Appellant sought habeas corpus relief from the federal district court in Connecticut. While it is unclear whether that court denied relief based on the Connecticut detainer, it stated:
"Even assuming, however, that there is a detainer placed against appellant at the Atlanta Prison, he must seek redress for any claimed grievance in the United States District Court, District of Georgia."
Compare George v. Nelson, 410 F.2d 1179 (9th Cir., 1969), aff'd on other grounds sub nom, Nelson v. George, 399 U.S. 224, 90 S.Ct. 1963, 26 L.Ed.2d 578 (1970).
Appellant then made application to the United States District Court, Northern District of Georgia, the district wherein he was confined. The district court denied relief, holding that the Connecticut court was the proper forum, and that it was without subject matter jurisdiction under 28 U.S.C. § 2241(c) to consider the merits of appellant's claim against the Connecticut detainer. Compare Word v. State of North Carolina, 406 F.2d 352 (4th Cir., 1969), en banc.
We affirm the district court but for slightly different reasons.
Judge Haynsworth writing for the en banc court in Word, supra, persuasively argues that jurisdiction to hear habeas corpus attacks on the validity of state detainer warrants lies with the district of sentencing.
The Second Circuit has taken the view in these cases that the districts of sentencing and confinement may exercise concurrent jurisdiction. United States ex rel. Meadows v. New York, 426 F.2d 1176 (2nd Cir., 1970). The Second Circuit recently summarized its Meadows case as follows:
"This court in Meadows concluded that the district of sentencing may be the preferable forum where the petition alleges prejudicial effects in the district of confinement." Dodd v. United States Marshal, 439 F.2d 774, 775 at n.3. (2nd Cir., 1971).
The Third and Ninth Circuits in the cases of United States ex rel. Van Scoten v. Pennsylvania, 404 F.2d 767 (3rd Cir., 1969), and George v. Nelson, supra took a contrary view that a sentencing district does not have jurisdiction.
We agree with the view expressed by Judge Haynsworth in Word. The districts containing federal penal institutions should no more be compelled to shoulder the entire docket of collateral attack on state detainers than should it be called upon to undertake all of the habeas corpus petitions arising from the institution. That Congress intended to spread this docket is clear from the language of 28 U.S.C. § 2255:
It is also clear that Congress has not acted to end the detainer jurisdictional morass. Nelson v. George, 399 U.S. 224, 228 at n. 5. 90 S.Ct. 1963, 26 L.Ed.2d 578 (1970); Jackson v. State of Louisiana, 452 F.2d 451, 453 (5th Cir., 1971).

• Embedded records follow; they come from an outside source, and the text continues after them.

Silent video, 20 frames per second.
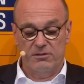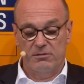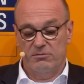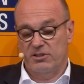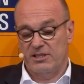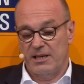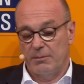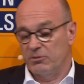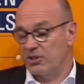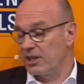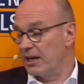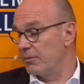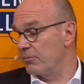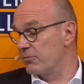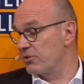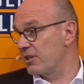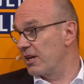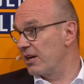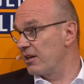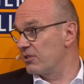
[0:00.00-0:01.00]

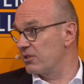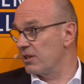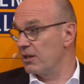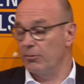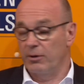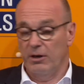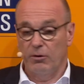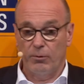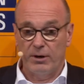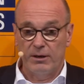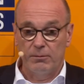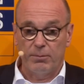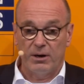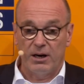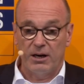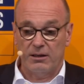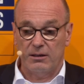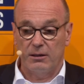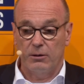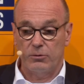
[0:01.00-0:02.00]
Sometimes there is even a wind
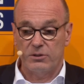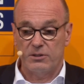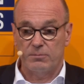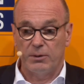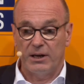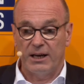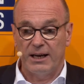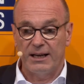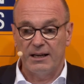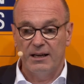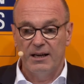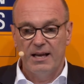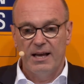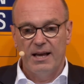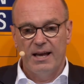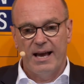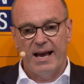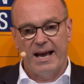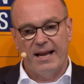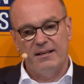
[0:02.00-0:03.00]
park close by.
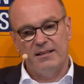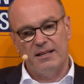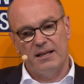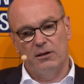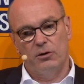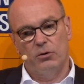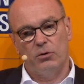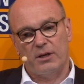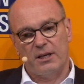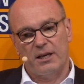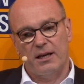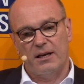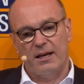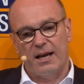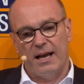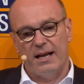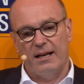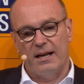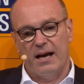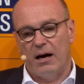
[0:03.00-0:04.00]
And they're looking
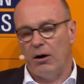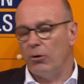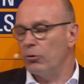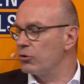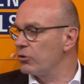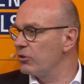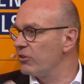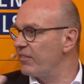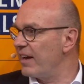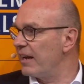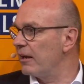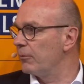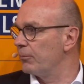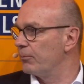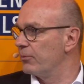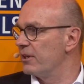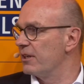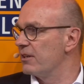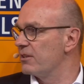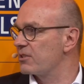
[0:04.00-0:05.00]
in how to develop
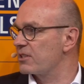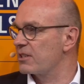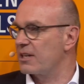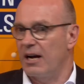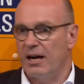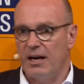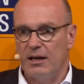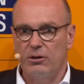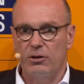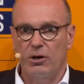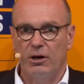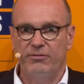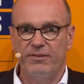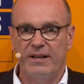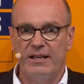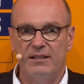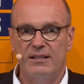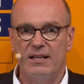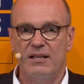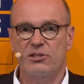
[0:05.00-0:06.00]
these kind of
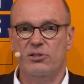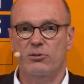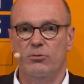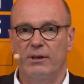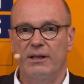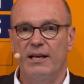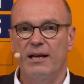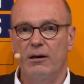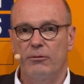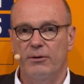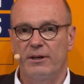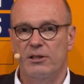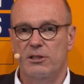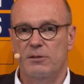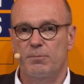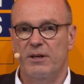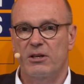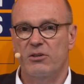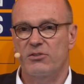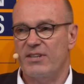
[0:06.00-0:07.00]
industrial
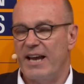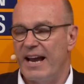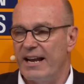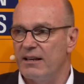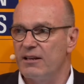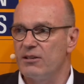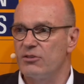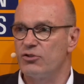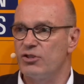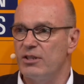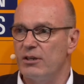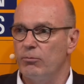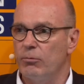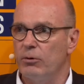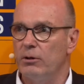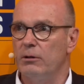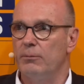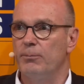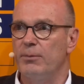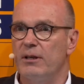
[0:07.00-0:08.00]
areas, because energy
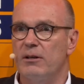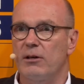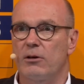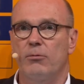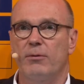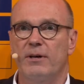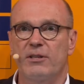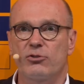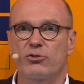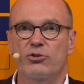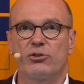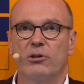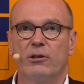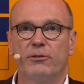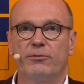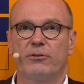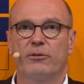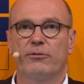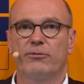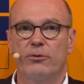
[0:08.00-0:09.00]
will be the question
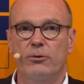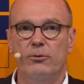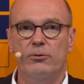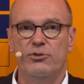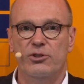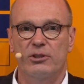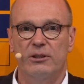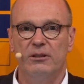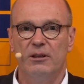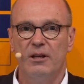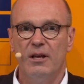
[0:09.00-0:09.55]
of the future.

Nelson, supra, and its forerunners, see Word, supra, collecting cases; see also White v. Tennessee, 447 F.2d 1354 (6th Cir., 1971), involve applications for writs of habeas corpus attacking state detainer warrants lodged with state detentional authorities. Reed, however, is a federal prisoner. He is as fully entitled to attack the sufficiency of an underlying state sentence lodged as a detainer with federal correctional authorities as he would be were he a state prisoner. Peyton v. Rowe, 391 U.S. 54, 88 S.Ct. 1549, 20 L.Ed.2d 426 (1968); Walker v. Wainwright, 390 U.S. 335, 88 S.Ct. 962, 19 L.Ed.2d 1215 (1968); Jones v. Cunningham, 371 U.S. 236, 83 S.Ct. 373, 9 L.Ed.2d 285 (1963). There is no dispute that Reed is in custody within the Northern District of Georgia, nor that the party respondent has actual control over his confinement. The problem as noted in similar circumstances by Judge Fisher lies in terms closely akin to the doctrine of forum non conveniens.2 We think jurisdiction present in this case but affirm the district court's considered decision to decline its exercise in circumstances in which a demanding jurisdiction will entertain the petition. United States ex rel. Meadows v. New York, supra. Should a demanding jurisdiction decline to exercise its, at least concurrent, jurisdiction, application may be made to the Supreme Court under the terms of 28 U.S.C. § 2241(a).
Affirmed.
The Petition for Rehearing is denied and no member of this panel nor Judge in regular active service on the Court having requested that the Court be polled on rehearing en banc, (Rule 35 Federal Rules of Appellate Procedure; Local Fifth Circuit Rule 12) the Petition for Rehearing En Banc is denied.
* 1 Rule 18, 5 Cir.; See Isbell Enterprises, Inc. v. Citizens Casualty Co. of New York et al., 5 Cir., 1970, 431 F.2d 409.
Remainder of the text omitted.